Your assignment:
Output all of the records exactly as written.

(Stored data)
BEGIN

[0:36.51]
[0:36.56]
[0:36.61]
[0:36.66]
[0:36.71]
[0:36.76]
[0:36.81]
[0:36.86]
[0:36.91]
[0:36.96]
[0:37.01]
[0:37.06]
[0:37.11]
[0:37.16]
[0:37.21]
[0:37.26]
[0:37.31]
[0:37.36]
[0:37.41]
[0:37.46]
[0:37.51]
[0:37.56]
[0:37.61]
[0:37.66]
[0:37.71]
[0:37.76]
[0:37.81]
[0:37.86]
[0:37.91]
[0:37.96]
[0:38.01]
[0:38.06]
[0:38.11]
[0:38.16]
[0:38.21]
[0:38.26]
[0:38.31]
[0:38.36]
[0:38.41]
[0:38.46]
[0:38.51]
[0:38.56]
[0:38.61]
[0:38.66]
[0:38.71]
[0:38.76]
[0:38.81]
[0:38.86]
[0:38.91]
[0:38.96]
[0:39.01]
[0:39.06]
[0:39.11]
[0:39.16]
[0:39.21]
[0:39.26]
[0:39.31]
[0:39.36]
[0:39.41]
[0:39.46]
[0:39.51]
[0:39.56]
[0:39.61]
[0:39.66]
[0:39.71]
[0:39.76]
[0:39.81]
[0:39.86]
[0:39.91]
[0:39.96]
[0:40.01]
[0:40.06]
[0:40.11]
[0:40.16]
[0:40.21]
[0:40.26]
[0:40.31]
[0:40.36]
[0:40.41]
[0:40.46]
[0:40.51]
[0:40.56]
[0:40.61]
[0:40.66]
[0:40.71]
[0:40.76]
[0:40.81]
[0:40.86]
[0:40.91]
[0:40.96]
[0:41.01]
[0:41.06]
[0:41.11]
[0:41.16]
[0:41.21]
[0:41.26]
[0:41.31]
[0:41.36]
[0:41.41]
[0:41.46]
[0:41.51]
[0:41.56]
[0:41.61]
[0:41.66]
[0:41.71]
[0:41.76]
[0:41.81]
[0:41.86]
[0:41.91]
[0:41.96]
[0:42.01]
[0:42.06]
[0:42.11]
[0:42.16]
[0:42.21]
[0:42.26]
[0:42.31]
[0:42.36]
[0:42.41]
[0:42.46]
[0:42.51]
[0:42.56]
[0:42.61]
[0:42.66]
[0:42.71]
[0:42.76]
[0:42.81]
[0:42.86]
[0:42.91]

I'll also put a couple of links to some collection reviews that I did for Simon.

END

Task response:
[0:36.51]
[0:36.56]
[0:36.61]
[0:36.66]
[0:36.71]
[0:36.76]
[0:36.81]
[0:36.86]
[0:36.91]
[0:36.96]
[0:37.01]
[0:37.06]
[0:37.11]
[0:37.16]
[0:37.21]
[0:37.26]
[0:37.31]
[0:37.36]
[0:37.41]
[0:37.46]
[0:37.51]
[0:37.56]
[0:37.61]
[0:37.66]
[0:37.71]
[0:37.76]
[0:37.81]
[0:37.86]
[0:37.91]
[0:37.96]
[0:38.01]
[0:38.06]
[0:38.11]
[0:38.16]
[0:38.21]
[0:38.26]
[0:38.31]
[0:38.36]
[0:38.41]
[0:38.46]
[0:38.51]
[0:38.56]
[0:38.61]
[0:38.66]
[0:38.71]
[0:38.76]
[0:38.81]
[0:38.86]
[0:38.91]
[0:38.96]
[0:39.01]
[0:39.06]
[0:39.11]
[0:39.16]
[0:39.21]
[0:39.26]
[0:39.31]
[0:39.36]
[0:39.41]
[0:39.46]
[0:39.51]
[0:39.56]
[0:39.61]
[0:39.66]
[0:39.71]
[0:39.76]
[0:39.81]
[0:39.86]
[0:39.91]
[0:39.96]
[0:40.01]
[0:40.06]
[0:40.11]
[0:40.16]
[0:40.21]
[0:40.26]
[0:40.31]
[0:40.36]
[0:40.41]
[0:40.46]
[0:40.51]
[0:40.56]
[0:40.61]
[0:40.66]
[0:40.71]
[0:40.76]
[0:40.81]
[0:40.86]
[0:40.91]
[0:40.96]
[0:41.01]
[0:41.06]
[0:41.11]
[0:41.16]
[0:41.21]
[0:41.26]
[0:41.31]
[0:41.36]
[0:41.41]
[0:41.46]
[0:41.51]
[0:41.56]
[0:41.61]
[0:41.66]
[0:41.71]
[0:41.76]
[0:41.81]
[0:41.86]
[0:41.91]
[0:41.96]
[0:42.01]
[0:42.06]
[0:42.11]
[0:42.16]
[0:42.21]
[0:42.26]
[0:42.31]
[0:42.36]
[0:42.41]
[0:42.46]
[0:42.51]
[0:42.56]
[0:42.61]
[0:42.66]
[0:42.71]
[0:42.76]
[0:42.81]
[0:42.86]
[0:42.91]

I'll also put a couple of links to some collection reviews that I did for Simon.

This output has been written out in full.